Task prompt.
This exercise calls for the whole listing to be given again exactly, without images.

Exercise input.
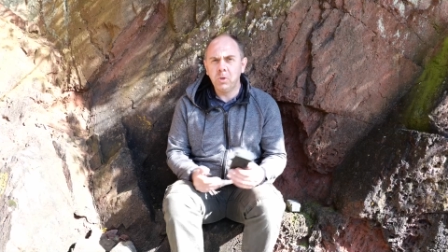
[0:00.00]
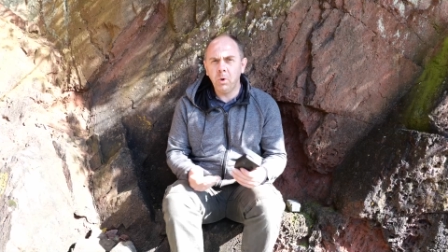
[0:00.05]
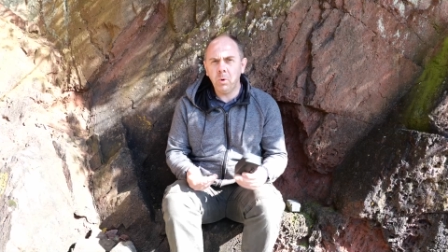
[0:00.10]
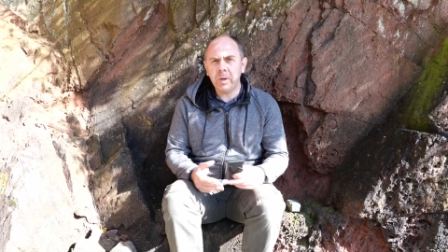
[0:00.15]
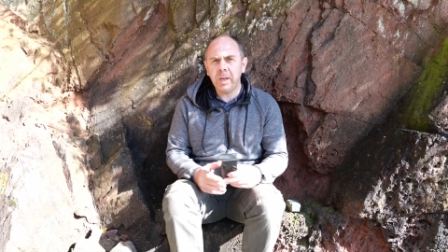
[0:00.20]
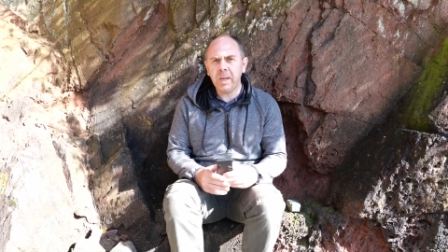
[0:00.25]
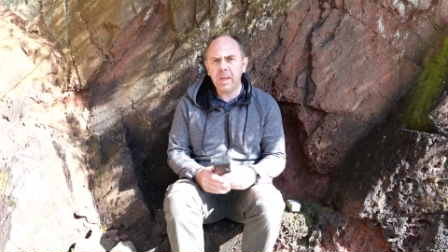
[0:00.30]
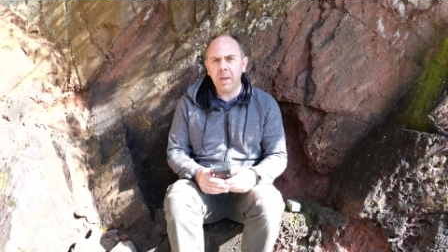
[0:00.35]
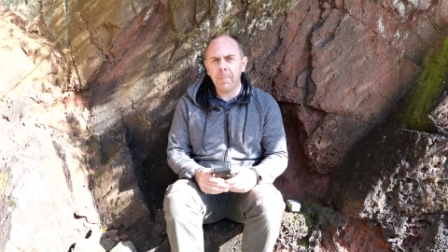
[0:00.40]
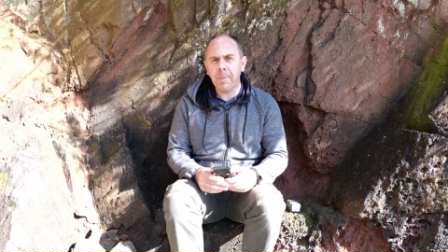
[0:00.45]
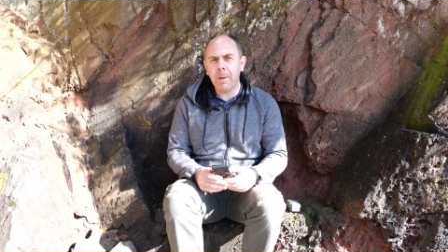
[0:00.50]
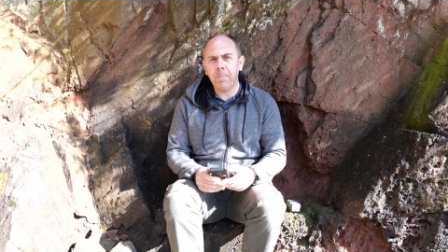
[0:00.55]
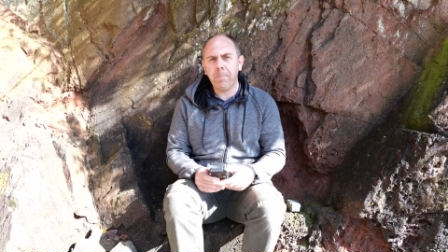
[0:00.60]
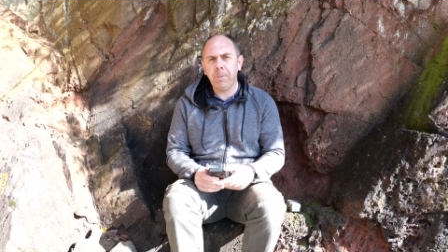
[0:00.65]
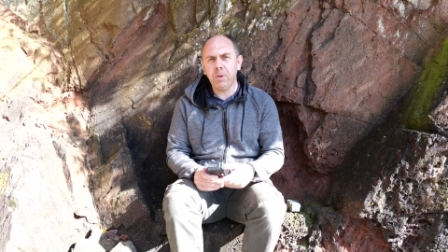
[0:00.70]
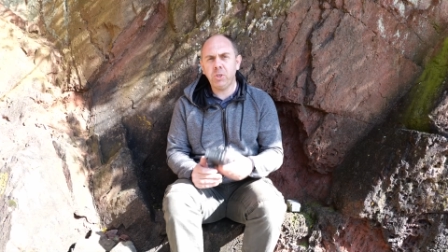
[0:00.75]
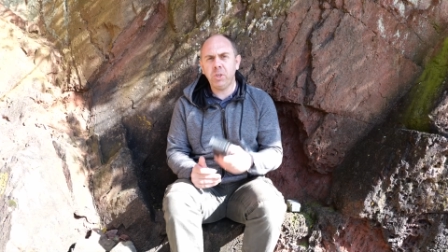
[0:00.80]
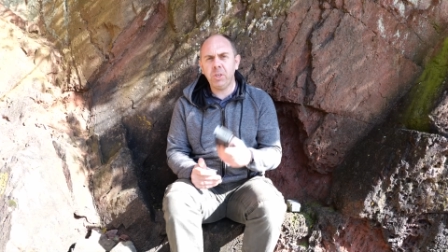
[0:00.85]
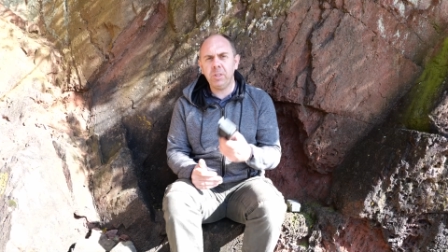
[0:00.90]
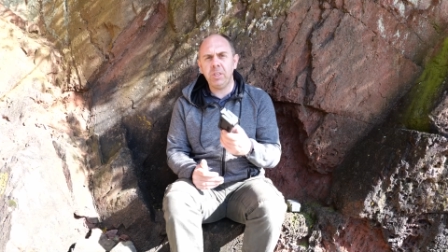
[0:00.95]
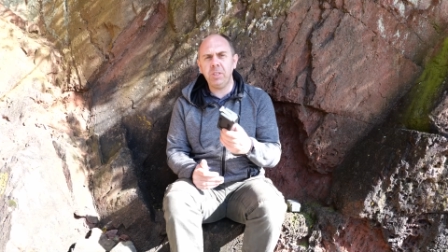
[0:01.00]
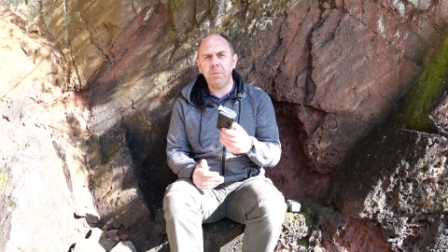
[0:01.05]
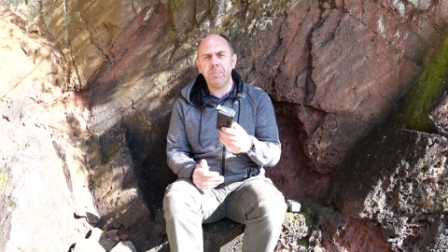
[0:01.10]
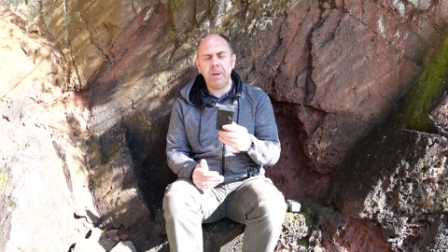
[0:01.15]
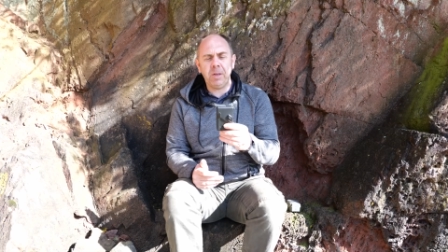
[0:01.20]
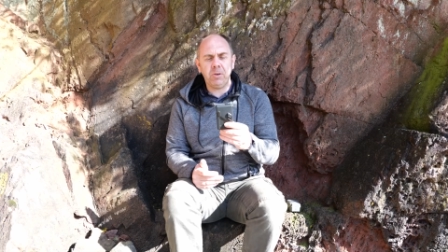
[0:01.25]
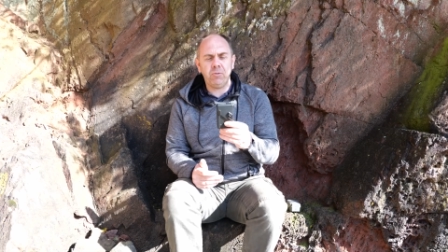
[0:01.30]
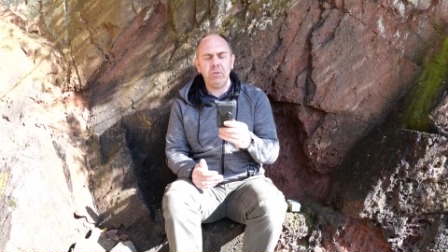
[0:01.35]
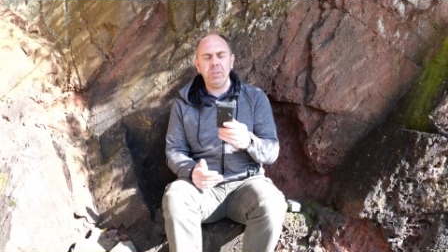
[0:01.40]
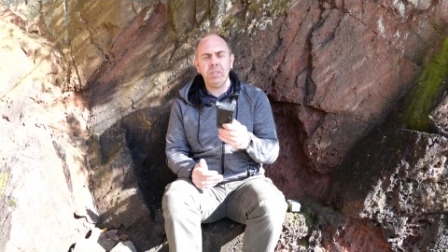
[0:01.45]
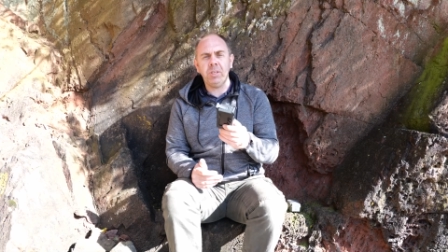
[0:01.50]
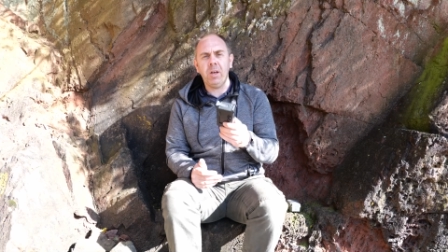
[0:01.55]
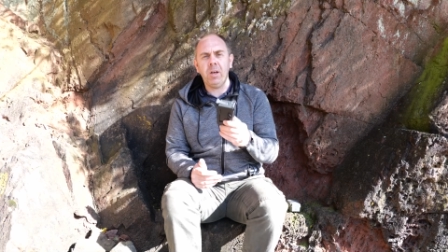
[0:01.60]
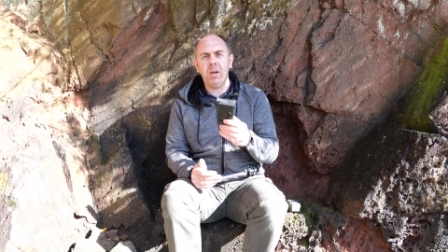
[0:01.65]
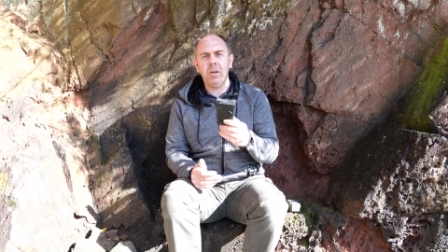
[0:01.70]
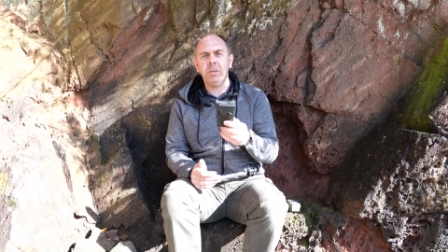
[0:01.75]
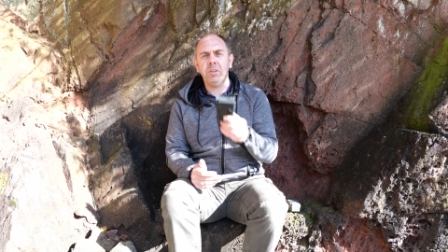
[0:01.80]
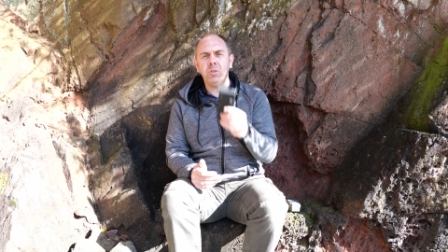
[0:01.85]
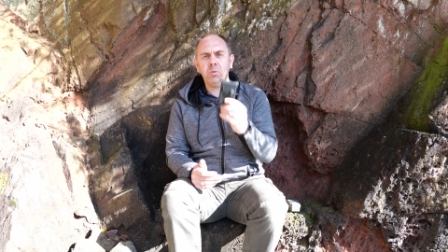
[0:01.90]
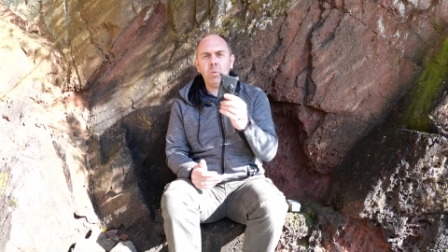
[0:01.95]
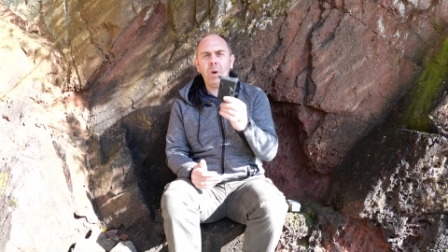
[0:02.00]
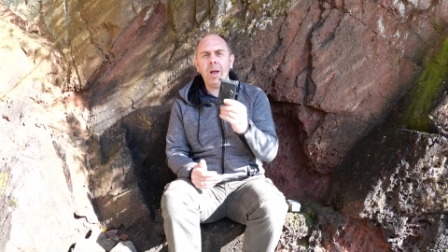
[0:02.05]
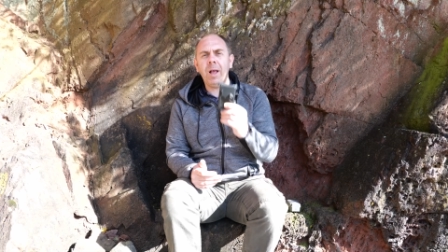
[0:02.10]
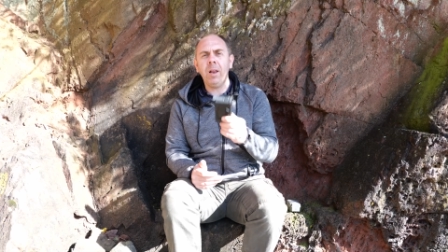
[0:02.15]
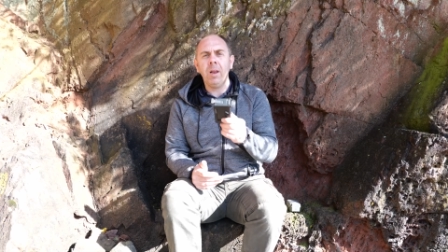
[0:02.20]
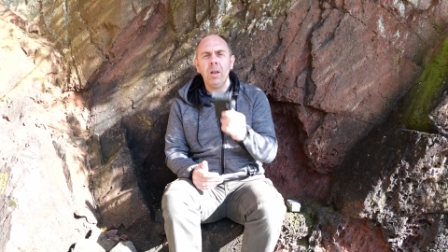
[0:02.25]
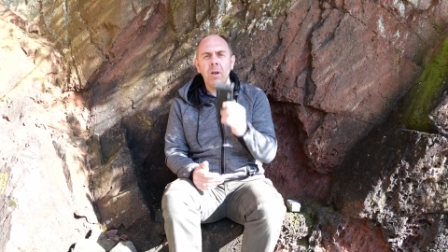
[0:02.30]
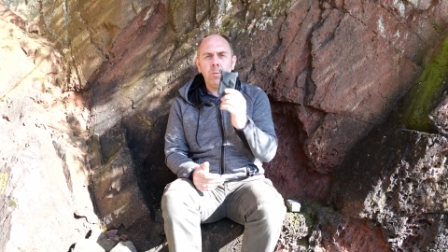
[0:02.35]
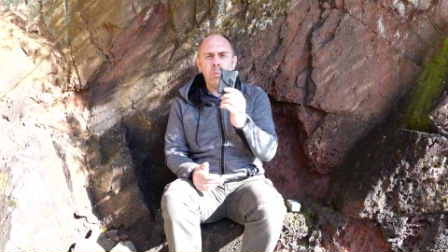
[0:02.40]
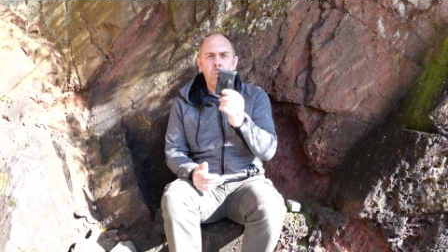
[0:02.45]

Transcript: Talking about pushing these batteries hard as well,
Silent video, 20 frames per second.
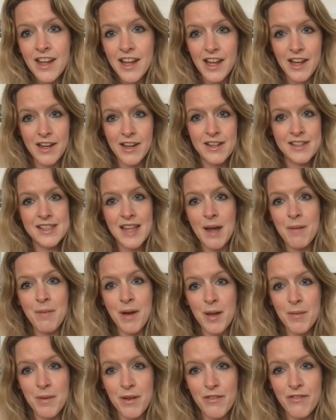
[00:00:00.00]
Because that
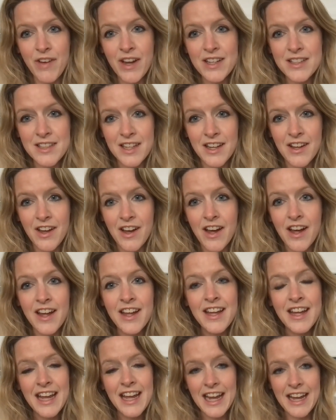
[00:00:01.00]
might be affecting her
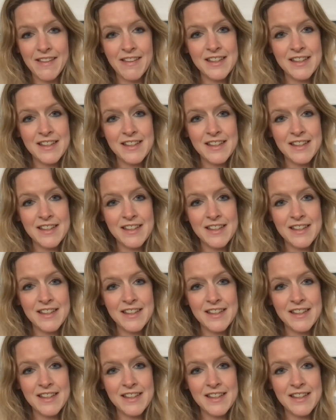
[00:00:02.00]
in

Exercise result.
[0:00.00]
[0:00.05]
[0:00.10]
[0:00.15]
[0:00.20]
[0:00.25]
[0:00.30]
[0:00.35]
[0:00.40]
[0:00.45]
[0:00.50]
[0:00.55]
[0:00.60]
[0:00.65]
[0:00.70]
[0:00.75]
[0:00.80]
[0:00.85]
[0:00.90]
[0:00.95]
[0:01.00]
[0:01.05]
[0:01.10]
[0:01.15]
[0:01.20]
[0:01.25]
[0:01.30]
[0:01.35]
[0:01.40]
[0:01.45]
[0:01.50]
[0:01.55]
[0:01.60]
[0:01.65]
[0:01.70]
[0:01.75]
[0:01.80]
[0:01.85]
[0:01.90]
[0:01.95]
[0:02.00]
[0:02.05]
[0:02.10]
[0:02.15]
[0:02.20]
[0:02.25]
[0:02.30]
[0:02.35]
[0:02.40]
[0:02.45]

Transcript: Talking about pushing these batteries hard as well,
Silent video, 20 frames per second.
[00:00:00.00]
Because that
[00:00:01.00]
might be affecting her
[00:00:02.00]
in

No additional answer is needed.